19th) Allied forces from the UN initiate operation “Odyssey Dawn.” The operation involves France, the United Kingdom, and the United States. The forces bombard Gaddafi’s army which is deployed in Tripoli. The next day they initiate a ground attack.
28th) NATO (North Atlantic Treaty Organization) assumes command of the operation.
1st) Rebels notify that they will accept the UN’s ceasefire suggestion, if Gaddafi’s army evacuates from major western cities.
Background and meaning of the Libyan civil war
Muammar Gaddafi had been in power for 42 years. The total unemployment rate of Libya has remained at 30% for several years. The starting point of the civil war, Benghazi, was also symbolic of the Gaddafi regime. He initiated a coup in that city, and he established his government. However, after the coup, he started a political purge in Benghazi, and he killed 1,200 political prisoners. Since that time, Benghazi has been a hub of anti-government movements.
The Libyan civil war is different from both the Tunisian and Egyptian revolutions. It turned into a civil war, and it brought the desire for democratization to the surface in the Middle East and Africa. The civil war influenced democratic movements in nearby countries.
Common features of democratic movements in the Middle East and Africa
The countries where demonstrations took place have several common features. The diffusion of education, high unemployment rates, long-term dictatorial governments, and the high distribution rate of SNS & internet are the most important. Tunisia has invested about 7.2% of its GDP on free education for students up to university. Libya has supported free education up to middle school. Egypt also provides basic education. Although there is a great deal of educated manpower, the youth unemployment rates of all three countries were about 30%. Even though these situations were very serious, the unemployment problems were not solved by the long-term governments and leaders. The leaders of Tunisia, Egypt, and Libya had been in power for at least 20 years, and corruption became a big issue. These problems were the initial causes of the demonstrations. The internet and SNS also inspired the movements. Some countries in the Middle East and North Africa had SNS utilization rates increase by more than 30 times from 2000 to 2010.
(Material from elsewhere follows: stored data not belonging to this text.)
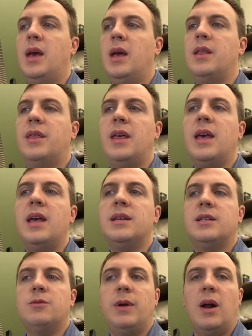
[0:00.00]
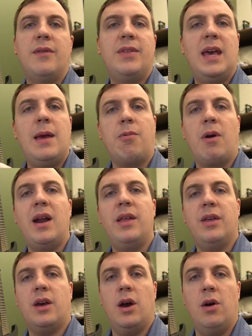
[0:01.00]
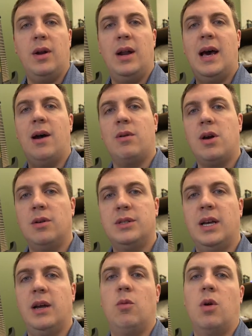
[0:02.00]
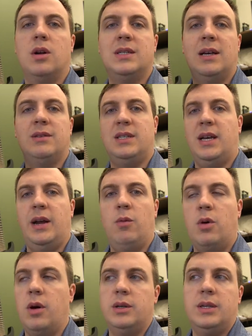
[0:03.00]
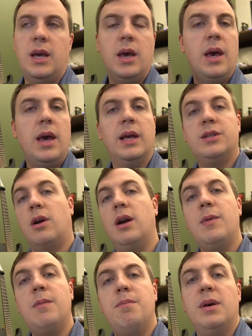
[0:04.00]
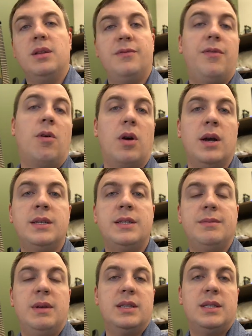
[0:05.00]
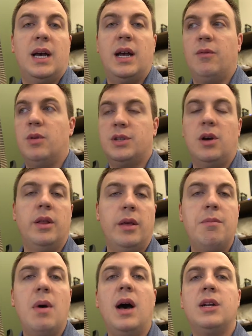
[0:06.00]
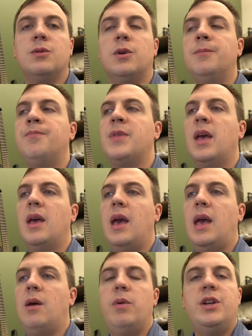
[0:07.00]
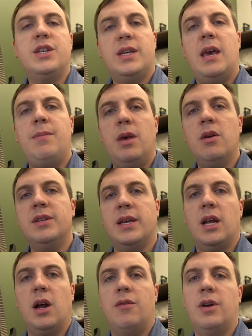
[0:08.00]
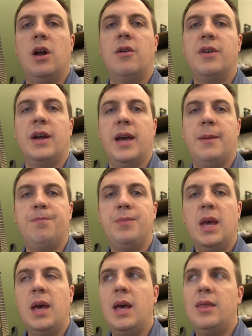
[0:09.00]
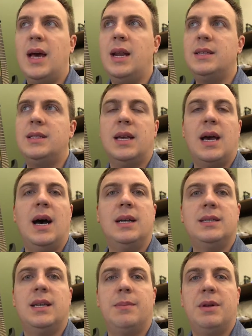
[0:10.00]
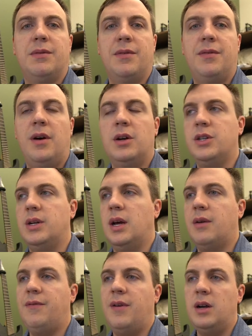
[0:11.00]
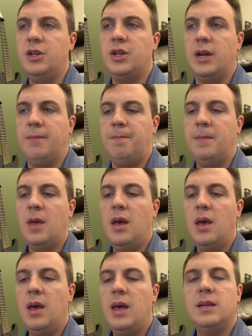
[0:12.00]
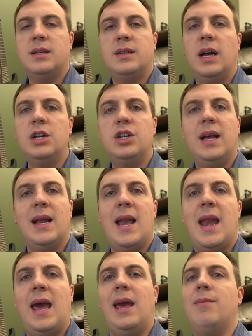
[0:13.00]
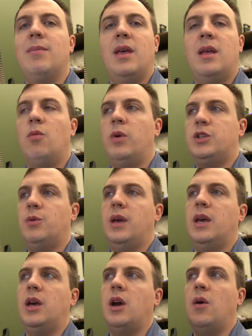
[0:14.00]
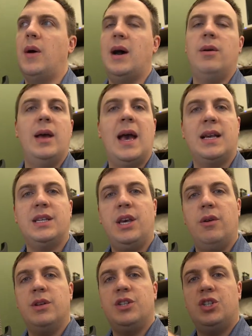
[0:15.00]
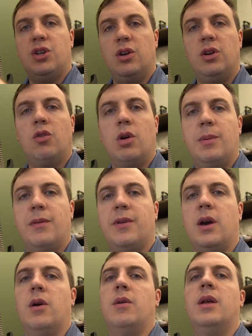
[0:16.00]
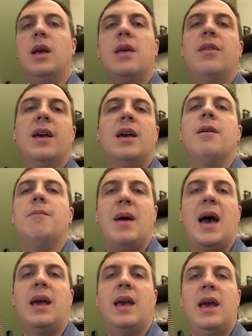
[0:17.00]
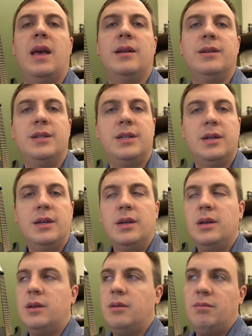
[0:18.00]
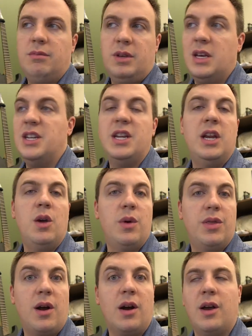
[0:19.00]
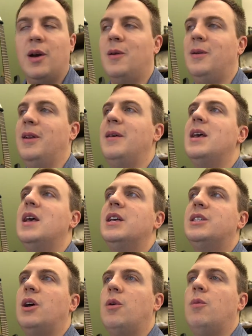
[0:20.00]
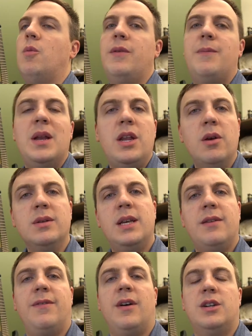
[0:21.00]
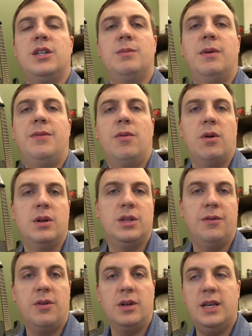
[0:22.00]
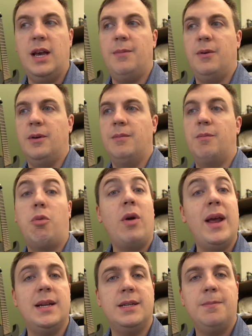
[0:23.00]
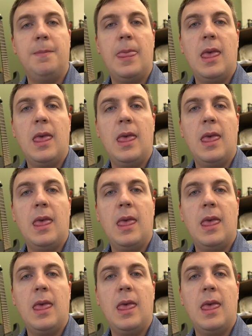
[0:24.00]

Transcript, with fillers: And the thing is, is we don't have to keep writing the code on how cosine works, how sine works. It's already been built for us inside of what's called a module, and we just keep using it over and over again. And that is the concept of a function. A function is essentially a name in which we can go out, execute a certain group of code, then come back and continue with our code. So we've been using functions before. So for example, print.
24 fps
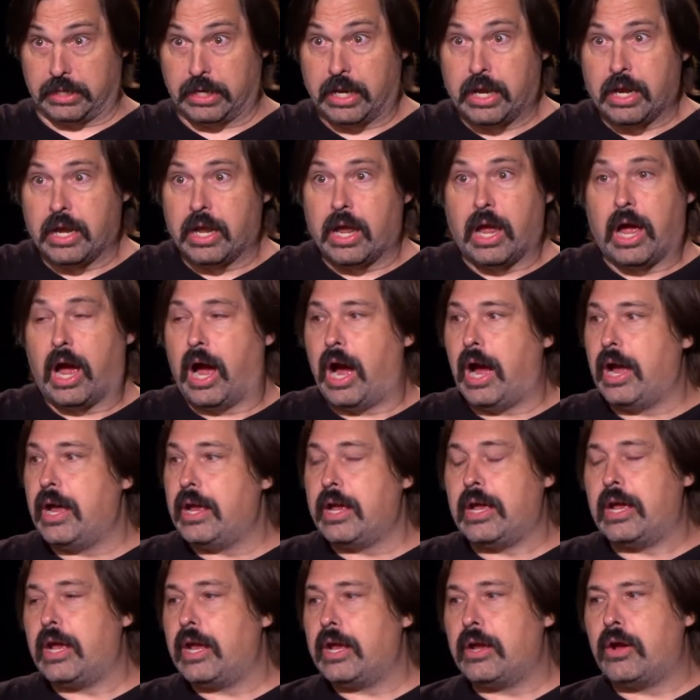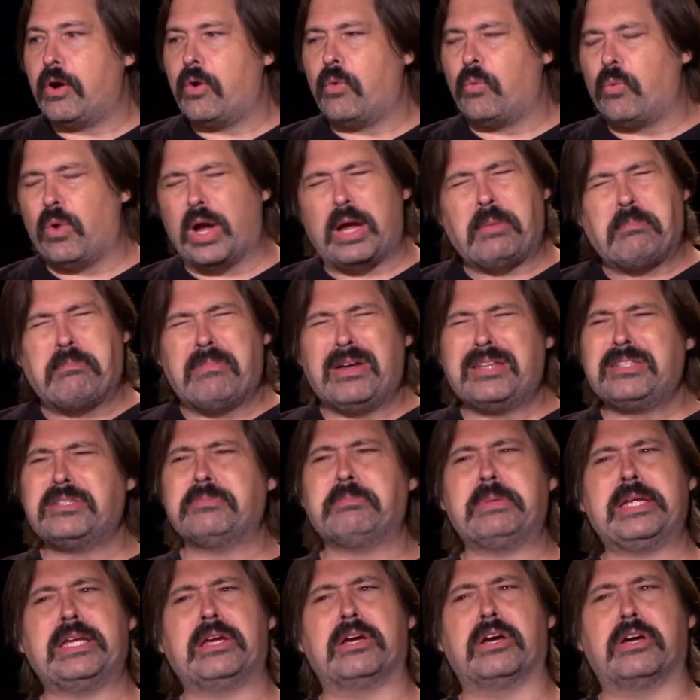Yeah, I, it must
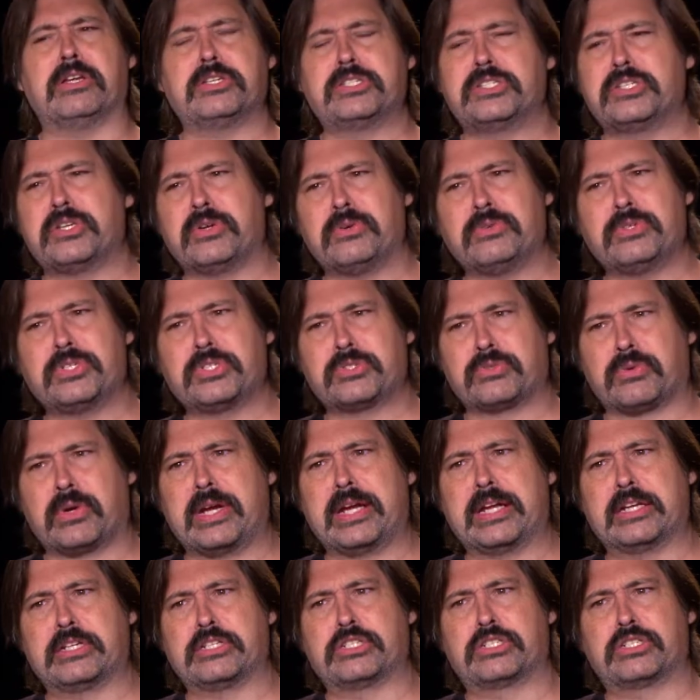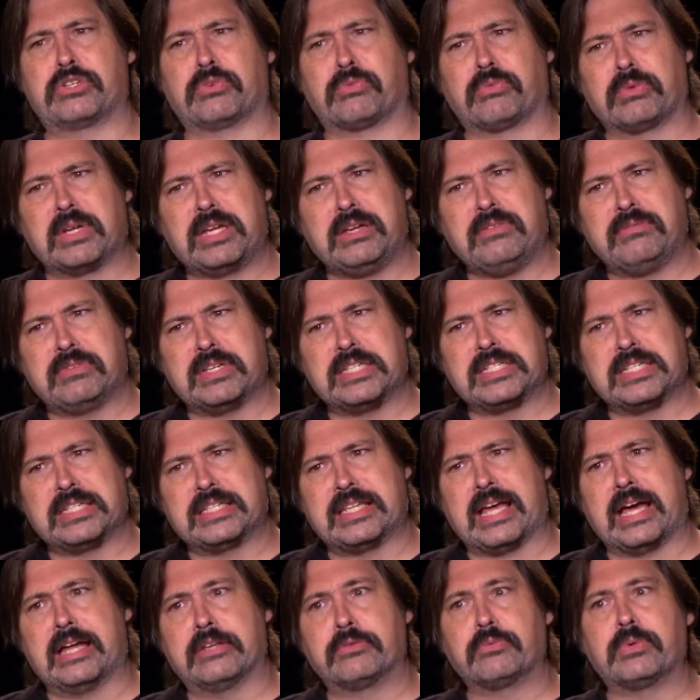be so strange to revisit
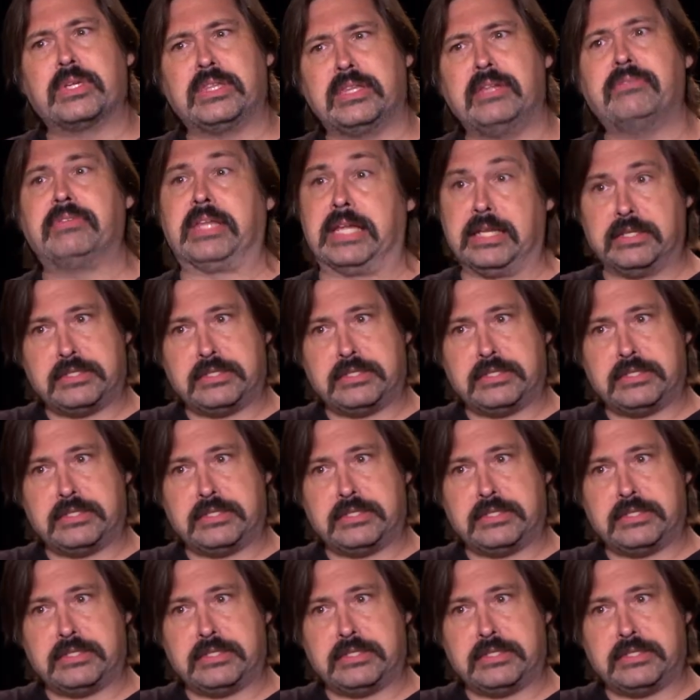that and relive that,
The 2010 - 2011 protests in the Middle East and North Africa should serve as a warning to dictatorial governments around the world. These activities should also serve as a reminder of the power of the public that had been forgotten since the collapse of the former Soviet Union, the unification of Germany, and the democratization of Korea. These protests should not be viewed simply as events in far away countries. The events in the Middle East and Africa may have a powerful influence not only on the world economy but also relationships around the world. Citizens around the world should keep a watchful eye on the process of democratization and prepare for even bigger changes.